ルピナス2 の山 11 月 3 週 (5)
★まねる力は(感)   池新  
 【1】まねる力は、生きる力の基本だ。狼少女として有名なアマラとカマラが、狼の中で生きながらえたのは、狼の生活様式をまねる力があったお陰である。アマラとカマラは発見された当時、狼のように四つんばいでうなり声をあげていた。【2】物の食べ方も人間というよりは狼のようであったという。こうした狼少女の様子には人間らしさが全く感じられないと指摘する人もいるだろうが、私は人間と狼という種の違いを乗り越えて、相手の生活様式をまねして身につけることができた学習能力に、むしろ人間の能力の器の大きさを感じる。【3】さまざまな異文化社会で生き抜く力が最近よく強調されているが、狼の社会でさえも、時に人間は生きぬくことができるのである。そして、その生きる力を支えているのが、まねる力である。
 【4】この場合のまねる力は、明晰な反省的思考によって捉えなおされたものではもちろんない。
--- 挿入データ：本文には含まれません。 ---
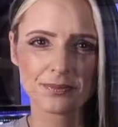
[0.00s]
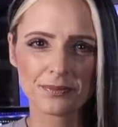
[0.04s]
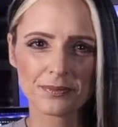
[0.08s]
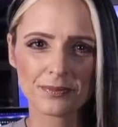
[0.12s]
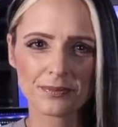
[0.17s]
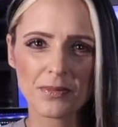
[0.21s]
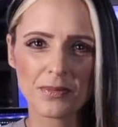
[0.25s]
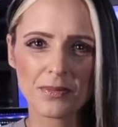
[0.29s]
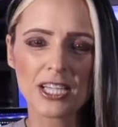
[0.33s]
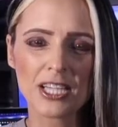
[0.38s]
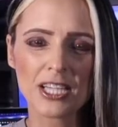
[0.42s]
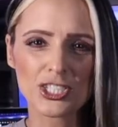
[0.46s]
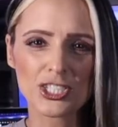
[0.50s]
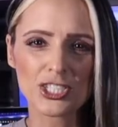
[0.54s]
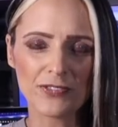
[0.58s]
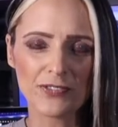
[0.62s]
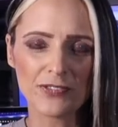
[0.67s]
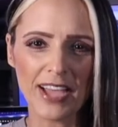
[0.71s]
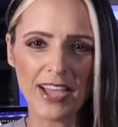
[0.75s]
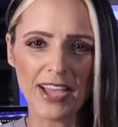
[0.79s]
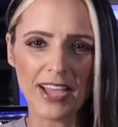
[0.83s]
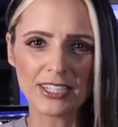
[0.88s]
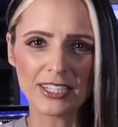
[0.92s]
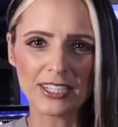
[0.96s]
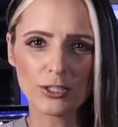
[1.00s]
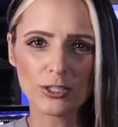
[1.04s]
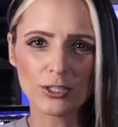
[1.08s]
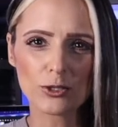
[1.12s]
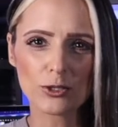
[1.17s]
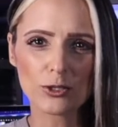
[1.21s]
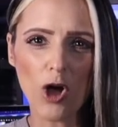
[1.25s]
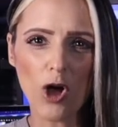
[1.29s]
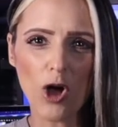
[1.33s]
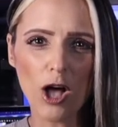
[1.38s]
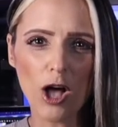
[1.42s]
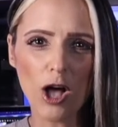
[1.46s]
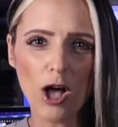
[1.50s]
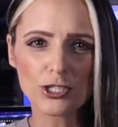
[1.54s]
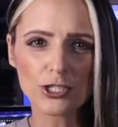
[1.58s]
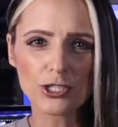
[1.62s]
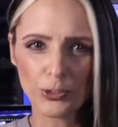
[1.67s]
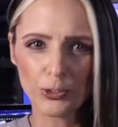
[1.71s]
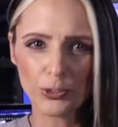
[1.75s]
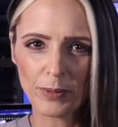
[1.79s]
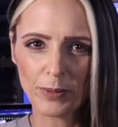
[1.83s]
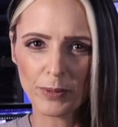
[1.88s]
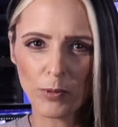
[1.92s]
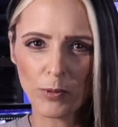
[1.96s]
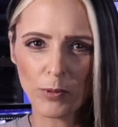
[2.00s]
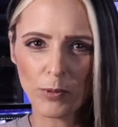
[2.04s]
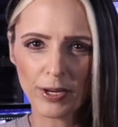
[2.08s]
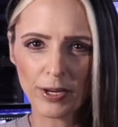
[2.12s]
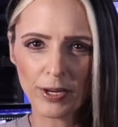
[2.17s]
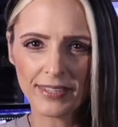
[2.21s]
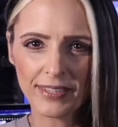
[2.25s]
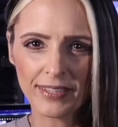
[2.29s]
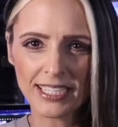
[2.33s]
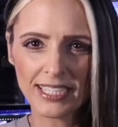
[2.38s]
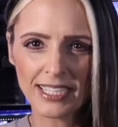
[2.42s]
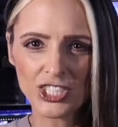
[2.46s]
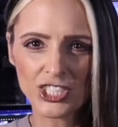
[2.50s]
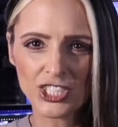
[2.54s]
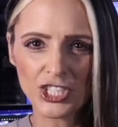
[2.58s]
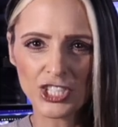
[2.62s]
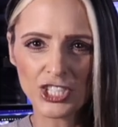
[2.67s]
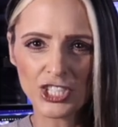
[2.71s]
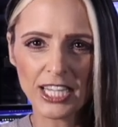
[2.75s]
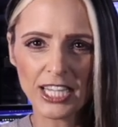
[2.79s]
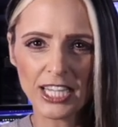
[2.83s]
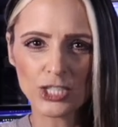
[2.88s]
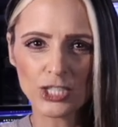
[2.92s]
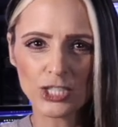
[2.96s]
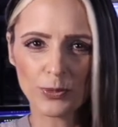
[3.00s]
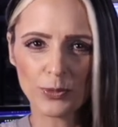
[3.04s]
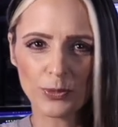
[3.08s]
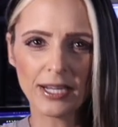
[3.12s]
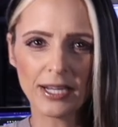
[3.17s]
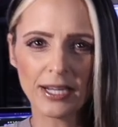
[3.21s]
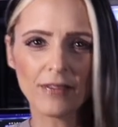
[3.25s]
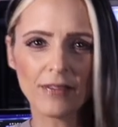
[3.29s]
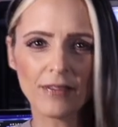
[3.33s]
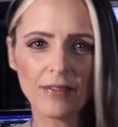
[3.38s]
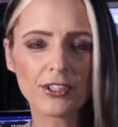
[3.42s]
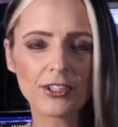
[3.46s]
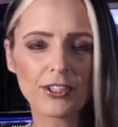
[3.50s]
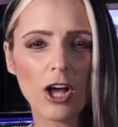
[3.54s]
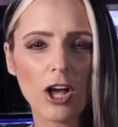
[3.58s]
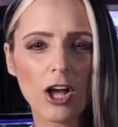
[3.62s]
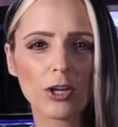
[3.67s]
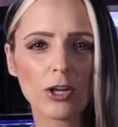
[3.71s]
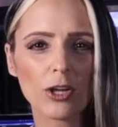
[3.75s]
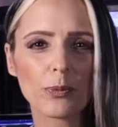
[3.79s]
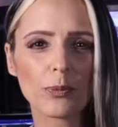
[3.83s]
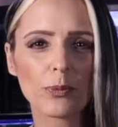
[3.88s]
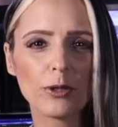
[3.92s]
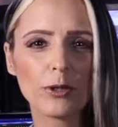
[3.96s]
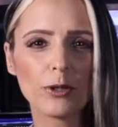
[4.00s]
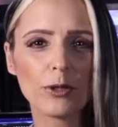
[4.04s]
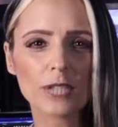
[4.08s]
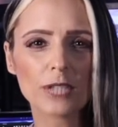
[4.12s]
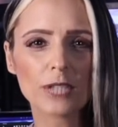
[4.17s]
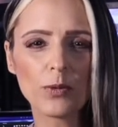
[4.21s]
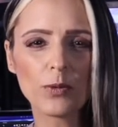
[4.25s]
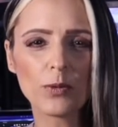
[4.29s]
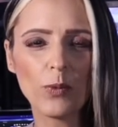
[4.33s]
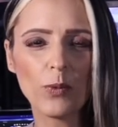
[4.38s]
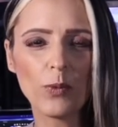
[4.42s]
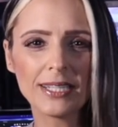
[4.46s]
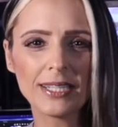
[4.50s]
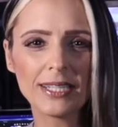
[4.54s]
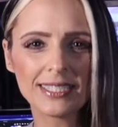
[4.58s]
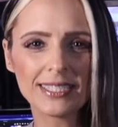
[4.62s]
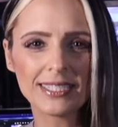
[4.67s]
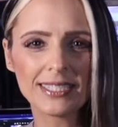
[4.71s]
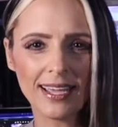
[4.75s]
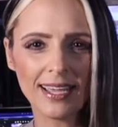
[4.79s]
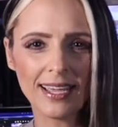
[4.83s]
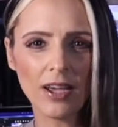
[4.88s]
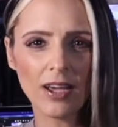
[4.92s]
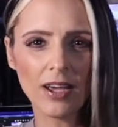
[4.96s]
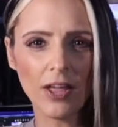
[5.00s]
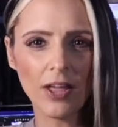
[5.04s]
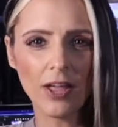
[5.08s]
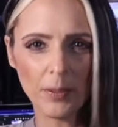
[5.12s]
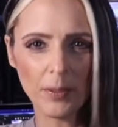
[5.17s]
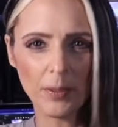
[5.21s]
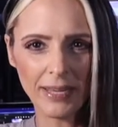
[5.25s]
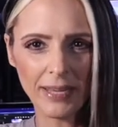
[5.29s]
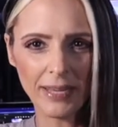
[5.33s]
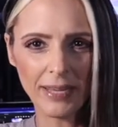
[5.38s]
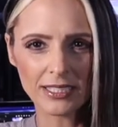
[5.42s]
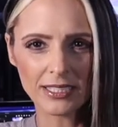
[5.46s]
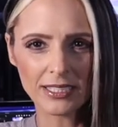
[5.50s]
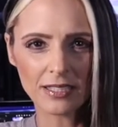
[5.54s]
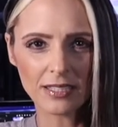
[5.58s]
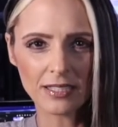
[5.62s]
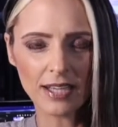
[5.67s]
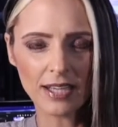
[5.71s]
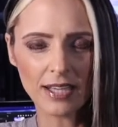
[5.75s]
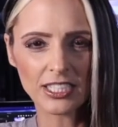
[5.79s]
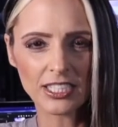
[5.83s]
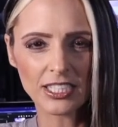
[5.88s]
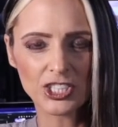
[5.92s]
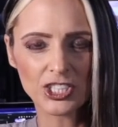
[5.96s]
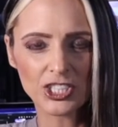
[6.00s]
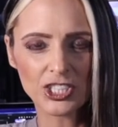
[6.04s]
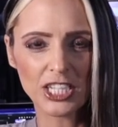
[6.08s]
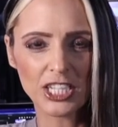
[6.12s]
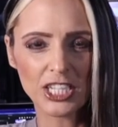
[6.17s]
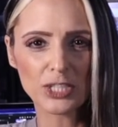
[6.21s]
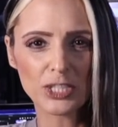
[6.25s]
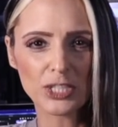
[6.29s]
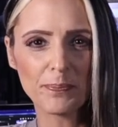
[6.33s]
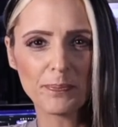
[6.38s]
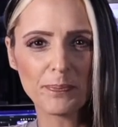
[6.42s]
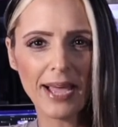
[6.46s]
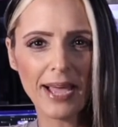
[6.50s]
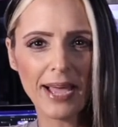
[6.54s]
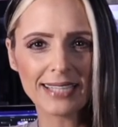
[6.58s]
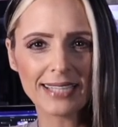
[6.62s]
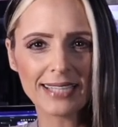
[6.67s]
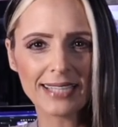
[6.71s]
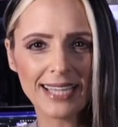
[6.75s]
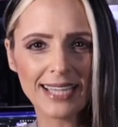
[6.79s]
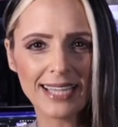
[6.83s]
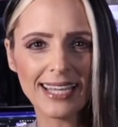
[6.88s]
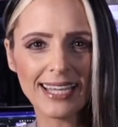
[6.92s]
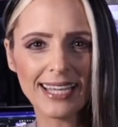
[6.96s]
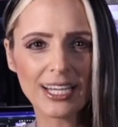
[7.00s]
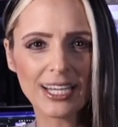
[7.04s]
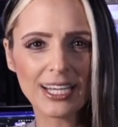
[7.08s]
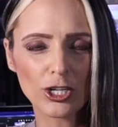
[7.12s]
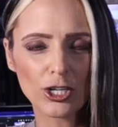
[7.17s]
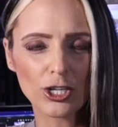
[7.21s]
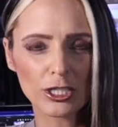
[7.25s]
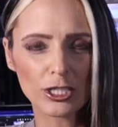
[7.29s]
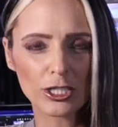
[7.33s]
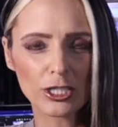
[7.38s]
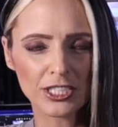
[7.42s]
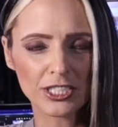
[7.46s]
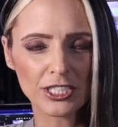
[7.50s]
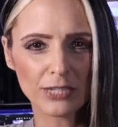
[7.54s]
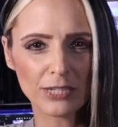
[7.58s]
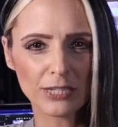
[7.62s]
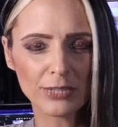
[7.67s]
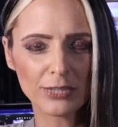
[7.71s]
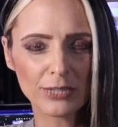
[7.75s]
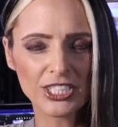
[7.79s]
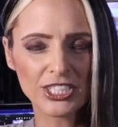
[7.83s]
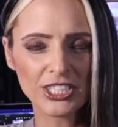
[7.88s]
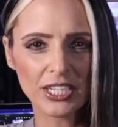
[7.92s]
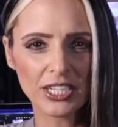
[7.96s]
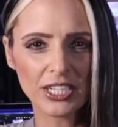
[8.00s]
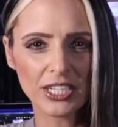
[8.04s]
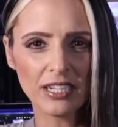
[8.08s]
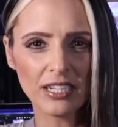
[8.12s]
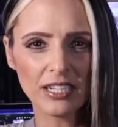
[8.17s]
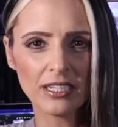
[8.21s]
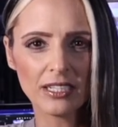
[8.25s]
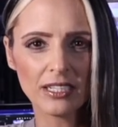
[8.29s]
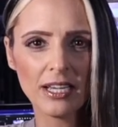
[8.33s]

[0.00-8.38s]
Shafak News also reported the exchange rate of the dollar rose on Wednesday on the main stock exchange in Baghdad and Kyrgyzstan region.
むしろ、身体と身体のあいだの想像力、すなわち間身体的想像力とでもいうべき力であろう。【5】アニメの『クレヨンしんちゃん』を見た子どもがしんちゃんの独特な口調をまねてしまうので、番組を見せないようにした親もいたようだ。大人でも、広島弁が飛びかう映画『仁義なき戦い』を見終わったときには、すっかり「わしは……じゃけん」といったしゃべり方が移ってしまっている。【6】そうした無意識のうちに身体から身体へと移ってしまうという現象は、人間の適応力の基本となるものだ。
 コンドンという研究者によれば、私たちは会話の最中に、相手の発話に応じて微妙に身体を動かしているという。【7】とりわけコンドンが注目したのは、相手が発話するほんの百分の数秒前に、聞く側の人間の身体がかすかに動いて先に反応しているという現象であった。これは、人間のレスポンス(応対・対応)能力の高さを示す現象だ。【8】レスポンスは、相手からの働きかけが終わったところから始まるというよりは、それと同時に、あるいはその直前から始まっているのである。こうしたレスポンスの構えは、身体の生き生きとした働きを抜きにしては考えられない。【9】こうした生きて働く身体の力が阻害されたときに、私たちは気が通いあわないという拒絶感を味わうことになる。
 他者の身体の動きが自分の身体の動きに移ってくるという間身体的な力は、人間として、あるいは生物としての基礎的な力である。∵【0】これは、誕生以降の莫大なやりとりによって培われる力である。保育器の中で他者とかかわることなく長期間放置された子どもは、通常の子どもよりもレスポンス能力の弱いことが報告されている。レスポンスすることも、多くの反復練習によって強化される技だと見ることができる。
 かつての徒弟制度では、技は言葉で教えられるというよりは、実際に見てからだで覚えて盗むものであった。「見習い」期間は、文字どおり見て習う期間であり見取り稽古という言葉もある。「からだで仕事を覚える」という表現は、言葉で説明されるのではなく、見よう見まねで試行錯誤しながら自分の技を身につけていくという意味だ。「からだで仕事を覚える」というのは、かつて職人の仕事の上達法としては当然のことであった。
 こうしたことは、伝統的な職人芸においては、共通して語られるが、現代社会の産業構造からすれば、必ずしも万能というわけではないであろう。しかし、情報が氾濫する一方で、仕事を見て積極的に自分で技を盗むという構えが希薄になっているという意見をさまざまなところで耳にするようになっているのも事実だ。